Friday, September 26, 2014

A Countermove to Diving Down

I just finished reading Walter J. Ciszek's story of being a priest in Soviet prisons and Siberian labor camps for twenty-three years. The book is With God in Russia, and I highly recommend it. A real page turner and an inspiration to those of us tempted to falter in our faith or our humanity.

At one point Ciszek mentions that when he was moved to a place with better conditions--meaning that they weren't starving, were able to stay somewhat warm, and could sleep sometimes--other problems emerged. People who were not constantly obsessed with finding food and avoiding frostbite now had the luxury of reflecting on their situation. Thus there was a higher incidence of emotional disturbance, depression, and misbehavior. I guess when you are just trying to survive, you have no resources for experiencing life at any other level.

I often say that I have First-World problems. My "bad" day involves a messed-up train schedule or a blossoming sinus infection or a dangerously low bank balance. I have good problems such as writer's block or a boring workday. Sometimes I think that I get depressed because I have the luxury of sitting around and thinking about myself too much. Clinical depression is a condition of physiological as well as psychological imbalance, and I respect the seriousness of it. I'm just not at all sure that my frequent (some days I would say constant) state of depression is really that. It can be a dangerous thing to go deep into one's life. Perhaps some days it's better to live in an intentionally shallow and appetite-driven way.

My work life for just about all of my adult life has revolved around people's spiritual welfare. If I was not teaching ESL in a mission school overseas I was trying to help teenagers appreciate the art and joy of music. Since those early days, my only job has been editing books for the religion market. Is it healthy to be in that diving-down-into-the-soul place all the time? Honestly, it can become a weariness to think about divine life day in and day out. No wonder I've taken up knitting and watching too much television. I would probably drink more except that alcoholic intake exceeding two drinks makes me sick, puts me to sleep, and depresses me further still. I have used food to break up the monotony of trying to live with meaning and purpose, but that adds pounds to my hips and thighs, and let's not even go to the body-image region of depressive episodes.

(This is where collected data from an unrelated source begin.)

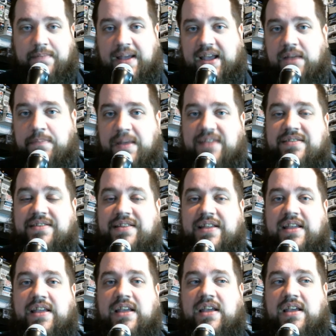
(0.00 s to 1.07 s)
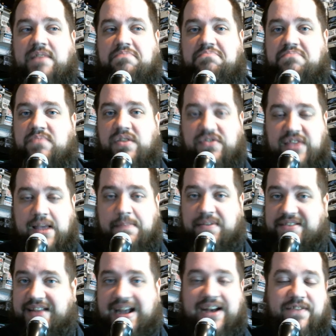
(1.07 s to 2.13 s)
make it basically the same
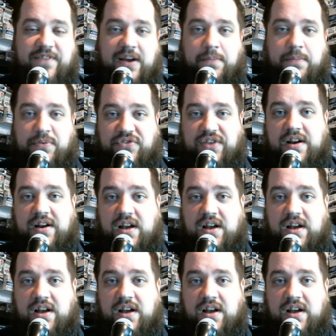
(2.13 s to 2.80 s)
as 95%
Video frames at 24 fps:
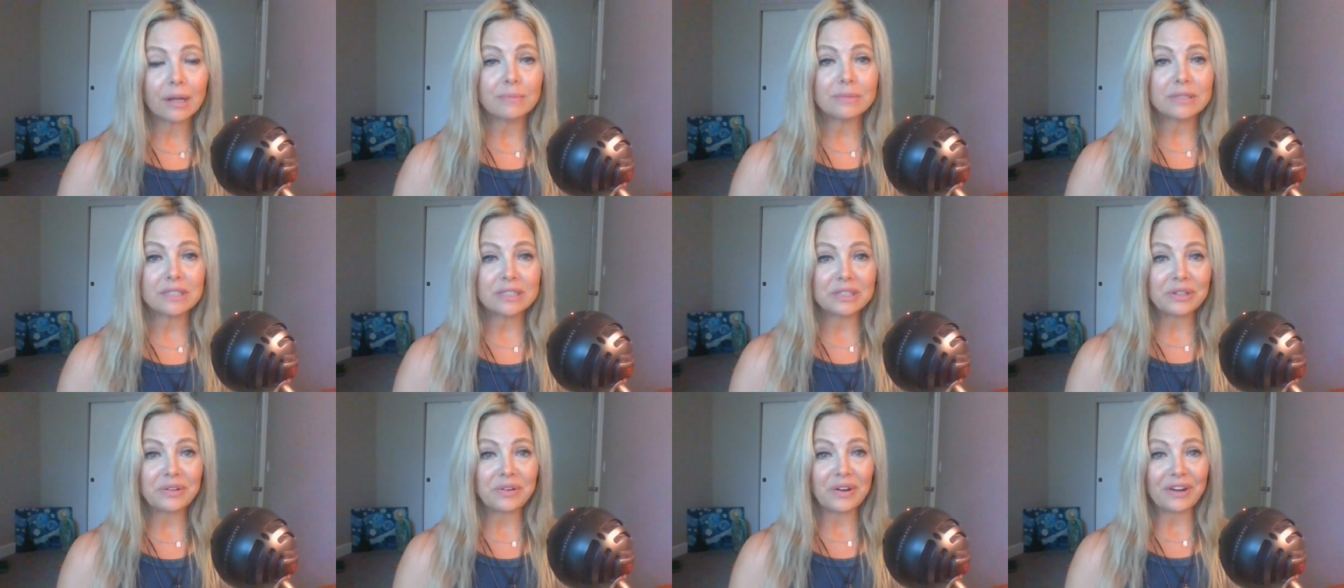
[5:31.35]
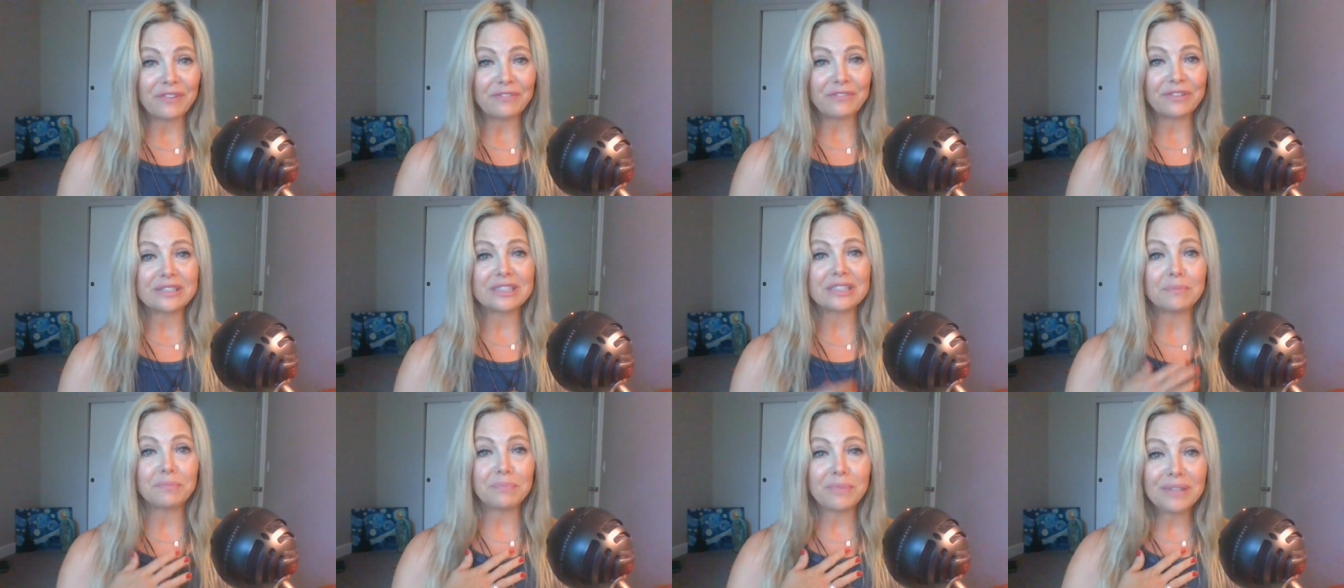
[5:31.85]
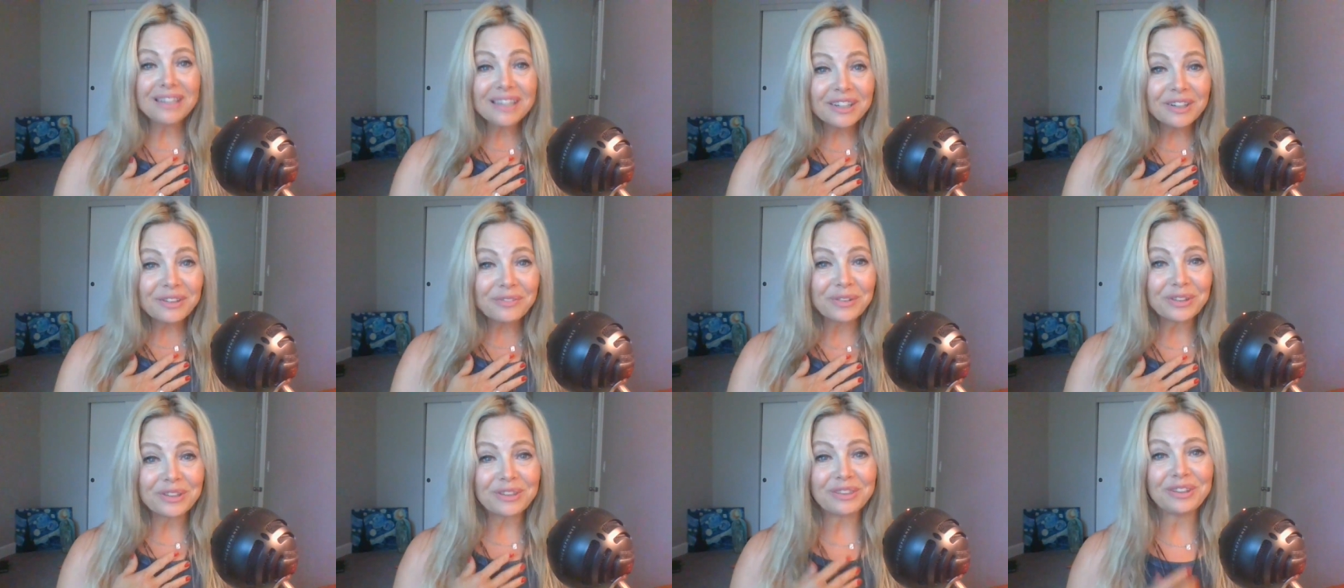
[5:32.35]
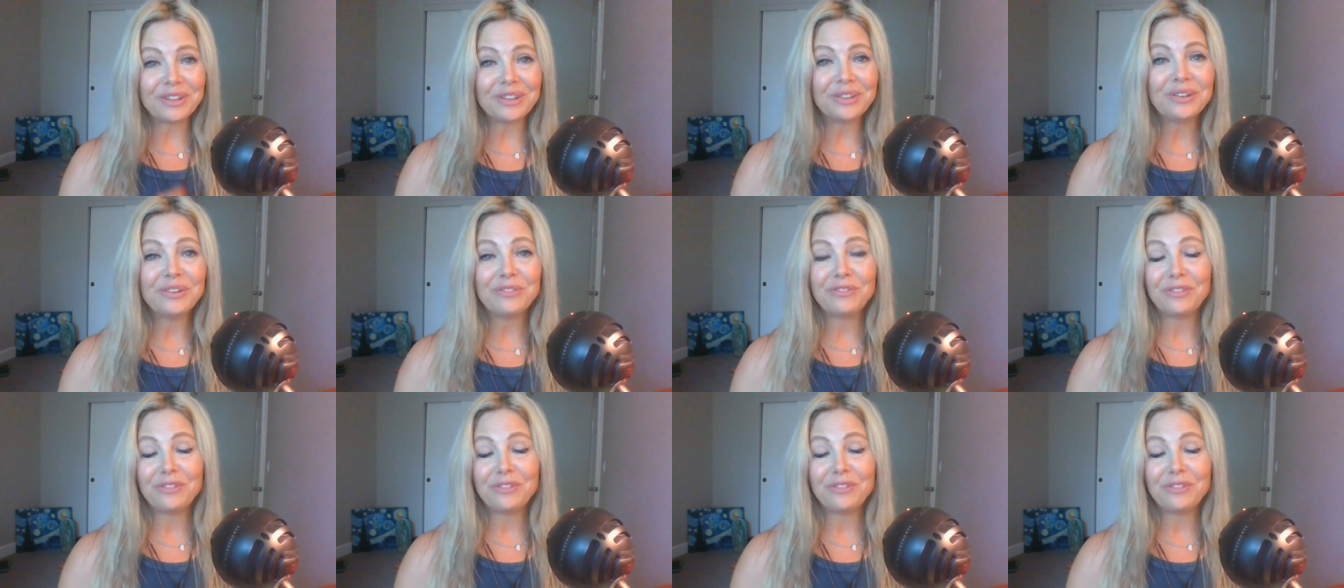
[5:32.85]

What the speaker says: I'm so grateful to be here with you.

While complaining about the constant badgering of a purposeful life, I know that I wouldn't last five minutes in a life that did not dive regularly into that deep-down inner place of eternal something-or-other. I'm just not built for a trivial sort of existence, even when I act, speak, and think in trivial ways. Temperament-wise, I have always needed to reflect and communicate.

Life circumstances have also pushed me toward the more contemplative life. There were no babies and small children to distract me for days at a time and prevent prayer or spiritual reading and other interior activities. I married an introvert, which makes for a comfortable life when you, yourself, are an introvert, but it also enables some of the introvert's less healthy habits, such as sitting at home rather than being engaged with life "out there" at least sometimes. We are polite introverts, so we do ask each other, "How are you?" and mean it, but of course we never press for an answer, and there are times when you need an extravert in the room to yank you into a standing position and interrogate you until you finally say out loud what's really going on in that damned deep-down region of meaning.

The mystics tell us that everything we're looking for is already here, and much of the time "here" means that personal interior place where God speaks and you listen, where you look and God hides. But it's a frustrating, devastating day when you dwell in that interior place of wonder and divine wisdom and discover that there's a lot of emptiness in there, too, And it can be an echo chamber that blasts your own stupid thoughts back to you. The deep-down place isn't enough. In fact, sometimes it's too much.

So here's the mystery. Without the diving-down practices of reflection, contemplation, prayer, and conversation, life is reduced to finding the food and staying warm. But it seems that the diving down needs a countermove, and that countermove should probably be a practice, something we do regularly. How do we break the surface? What does a good eruption look like--you know, the kind of bursting forth that releases the pent-up energies of prayer and love?